Thomas A. Yelito did not enter military service seeking personal awards.
It has been his performance during that service that has brought the Tamaqua native acclaim.
Chief Warrant Officer 2 Yelito received the Army's General Douglas MacArthur Leadership award recently. He is one of 28 recipients selected for 2009 from over 1,000 nominees. Selection is based on overall leadership performance throughout the calendar year. The award ceremony was conducted at the Pentagon and was presented by General George W. Casey, Chief of Staff of the Army.
This award recognizes officers who demonstrate the ideals for which General MacArthur stood Duty, Honor, Country.
CW2 Yelito serves with the U.S. Army Criminal Investigation Command. He has been deployed twice to Iraq for 18 months and twice to Afghanistan for 12 months.
Yelito has received other military honors, including the Bronze Star Medal 2nd, Army Commendation Medal, Army Achievement Medal, Army Good Conduct Medal, Air Force Good Conduct Medal, Army Reserve Components Achievement Medal w/oak leaf, National Defense Service Medal with star, Vietnam Service Medal, Afghanistan Campaign Medal with star, Iraqi Campaign Medal with two stars, Global War on Terrorism Expeditionary Medal, Global War on Terror Service Medal, Air Force Overseas Ribbon-Short Tour, Armed Forces Reserve Medal, NCO Professional Development Ribbon, Army Service Ribbon, Overseas Service Ribbon, Air Force Training Ribbon, NATO Medal, Republic of Vietnam Campaign Medal, Army Meritorious Unit Commendation and the Air Force Munitions Maintenance Badge.
Yelito was gracious about receiving the award and humbly stated that he shares the credit for it with his fellow agents and other service personnel with whom he worked.
"My feelings on receiving the award are mixed," said Yelito. "It is an honorable award to be recognized for and I am truly grateful to have been selected for demonstrating the leadership abilities that epitomized General Douglas MacArthur's ideals of Duty, Honor and Country.
"On the other hand, I would not have accomplished our mission without the help of our fellow agents from CID, OSI, NCIS and analysts and attorneys that also support our mission and all the soldiers, sailors and airmen that are supporting combat operations in Iraq and Afghanistan.
"The human toll and sacrifices made by individuals serving our country and their families that support them pale in comparison to any award.
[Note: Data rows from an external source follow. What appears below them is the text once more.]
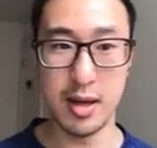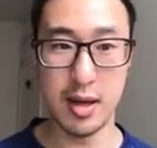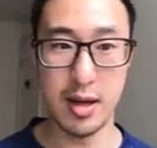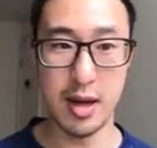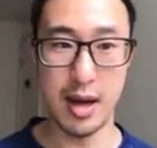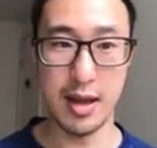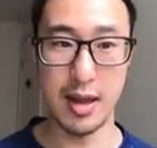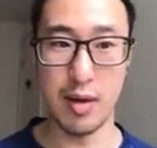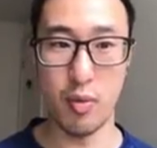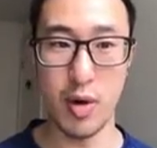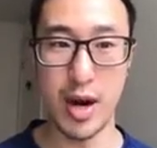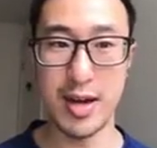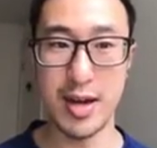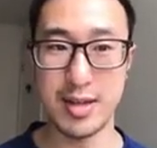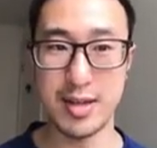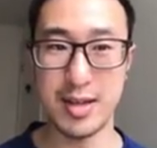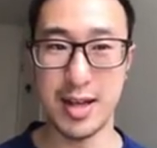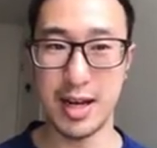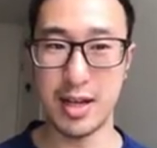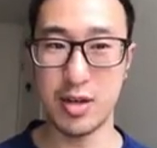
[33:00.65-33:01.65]
And then red is
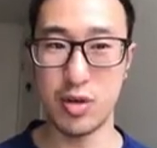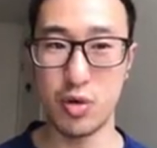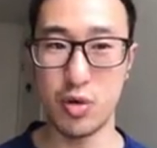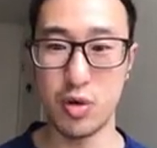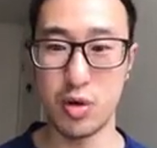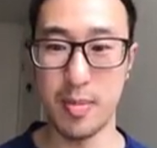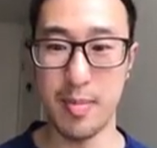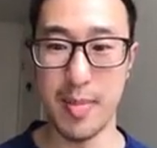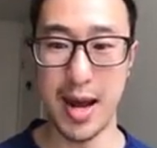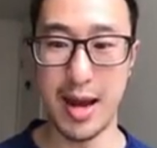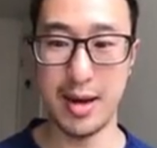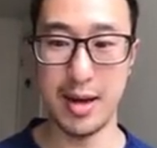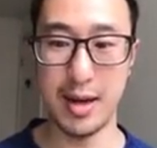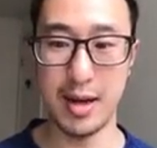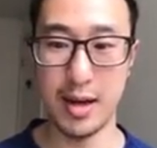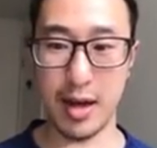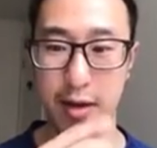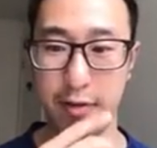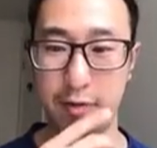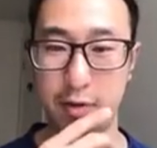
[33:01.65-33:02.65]
like too demanding,
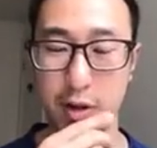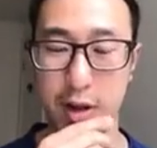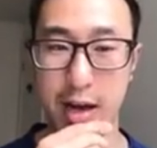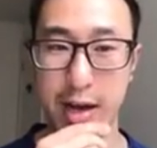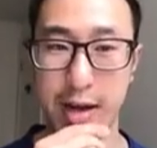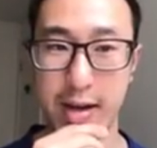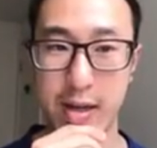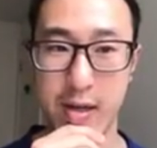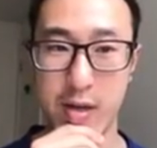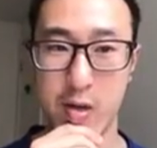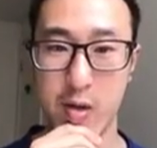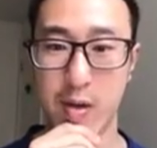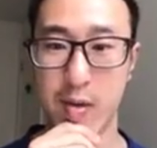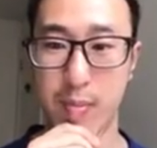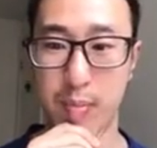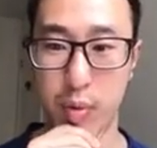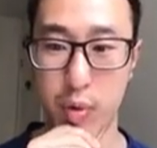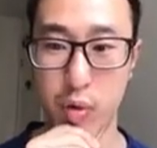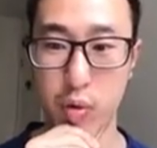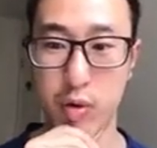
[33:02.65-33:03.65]
I feel like. So then
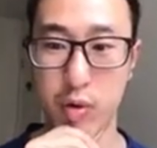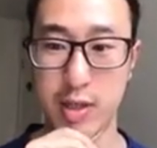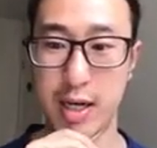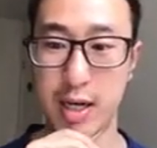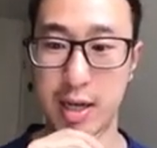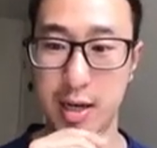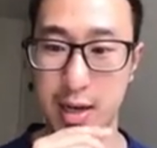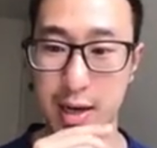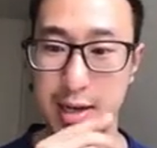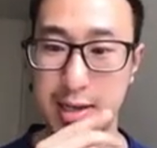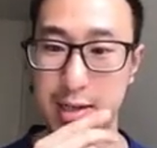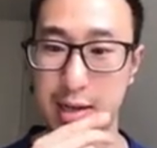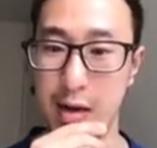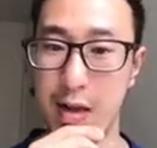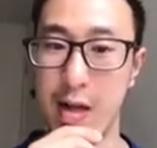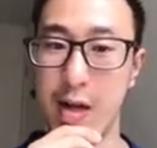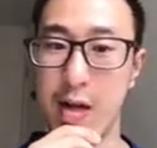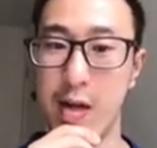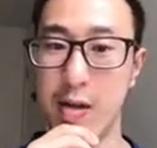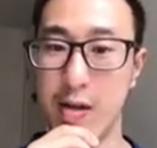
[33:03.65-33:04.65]
blue was like a nice
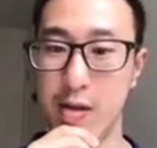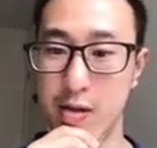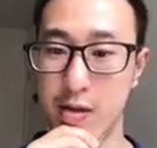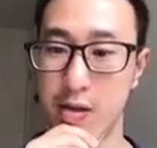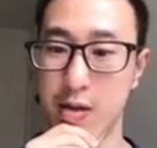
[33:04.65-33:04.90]
color. So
To be singled out to receive this award is the most prestigious award I have ever received, but being a part of a team, no matter what capacity it is in, is the rewarding accomplishment."
Yelito was appointed to WO1 in March 2004 through the U.S. Army Warrant Officer Candidate School at Fort Rucker, Alabama, and commissioned a CW2 in March 2006.
Yelito graduated in 1980 from Mansfield University, Mansfield, with a bachelors of arts degree in criminal justice. He is a graduate of the NCO Professional Leadership and Development Course, Military Police School, Protective Service Training Course, Hostage Negotiations School, Combating Terrorism Course, Apprentice Special Agent School and Warrant Officer Basic School.
Yelito's previous assignments include duty in Southeast Asia with the U.S. Air Force from July, 1974 to July, 1975; Special Agent/Protective Services Officer, Kuwait and Iraq, March, 2003 to February, 2004; Special Agent, Criminal Investigation Task Force, Iraq, April, 2006 to November, 2006; Special Agent, Criminal Investigation Task Force, Afghanistan, January, 2008 to July 2008; and Resident Agent in Charge, Criminal Investigation Task Force, Afghanistan, April, 2009 to August 2009.
He has been an Assistant Operations Officer with the Criminal Investigation Task Force, Fort Belvoir, Va., September, 2009 to present.
Yelito took his cue for his military career from his family, which had a history of service, he noted.
"My military service was inspired by my father, Alfred, who enlisted in the Merchant Marines when he was 15 years old during World War II, and his brothers who served in the army during the Korean War and my uncles on my mother's side, who served during World War II," Yelito mentioned.
"I always admired these men for their sacrifices and I wanted to carry on that commitment they and their families made for our country."
Yelito, who is stationed in Washington, D.C., is married to the former Joy Lang of Panama City, Fla. They have three children, Amber, Tyler and Rosie. He also credited them for their support of his military career,
"Since 2003, my family has made many sacrifices," he said. "The military soldier endures many hardships when you are deployed in a combat environment, but the battles at home the military wife must fight are often forgotten and unrewarded.
"My wife and children never knew if I would come back home in one piece after each deployment and that is an enormous burden for them to carry. I admire them for standing behind me during some dark times from 2003 to the present and I am proud of them for supporting me, and they are just as deserving of this award as I am.
"During the MacArthur award ceremony, General George Casey did take time to recognize the military wives of the awardees and that was the most fulfilling part of the award for me. That is what the military has meant in my life. It takes a family, teamwork and country to support a soldier and I have been fortunate to have the best," he concluded.